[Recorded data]
########################################

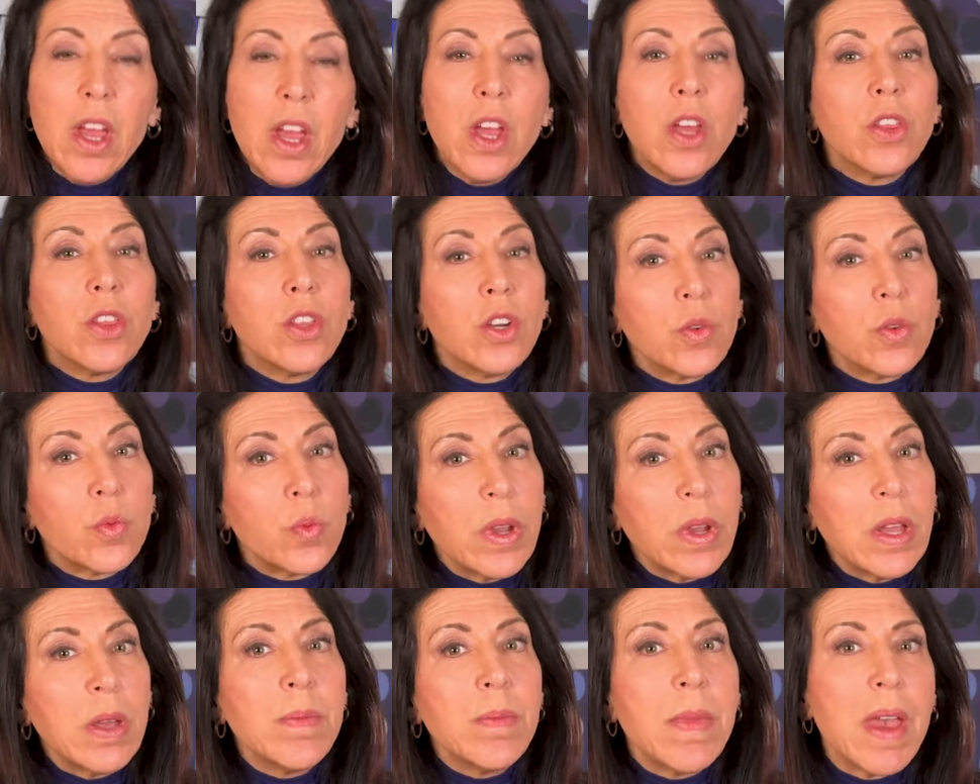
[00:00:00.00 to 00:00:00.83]
They're
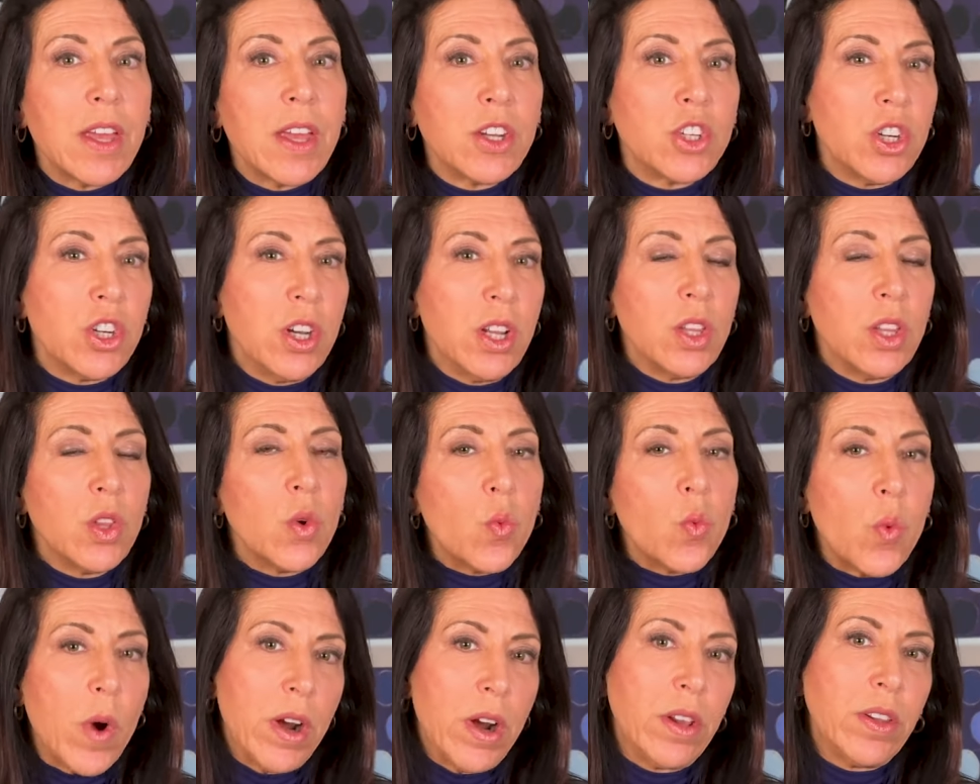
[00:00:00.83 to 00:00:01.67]
reimagining the
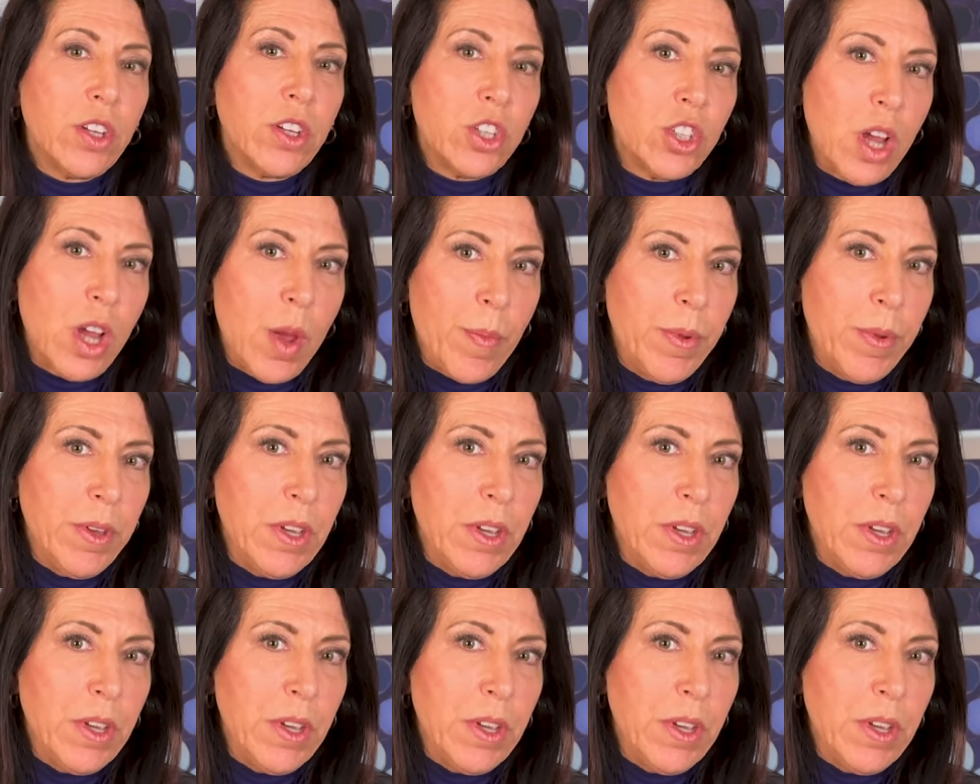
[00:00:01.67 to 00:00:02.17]
wireless shopping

########################################

Problem to work on: With the pictures excluded, retype the records above verbatim.

Reply:
[00:00:00.00 to 00:00:00.83]
They're
[00:00:00.83 to 00:00:01.67]
reimagining the
[00:00:01.67 to 00:00:02.17]
wireless shopping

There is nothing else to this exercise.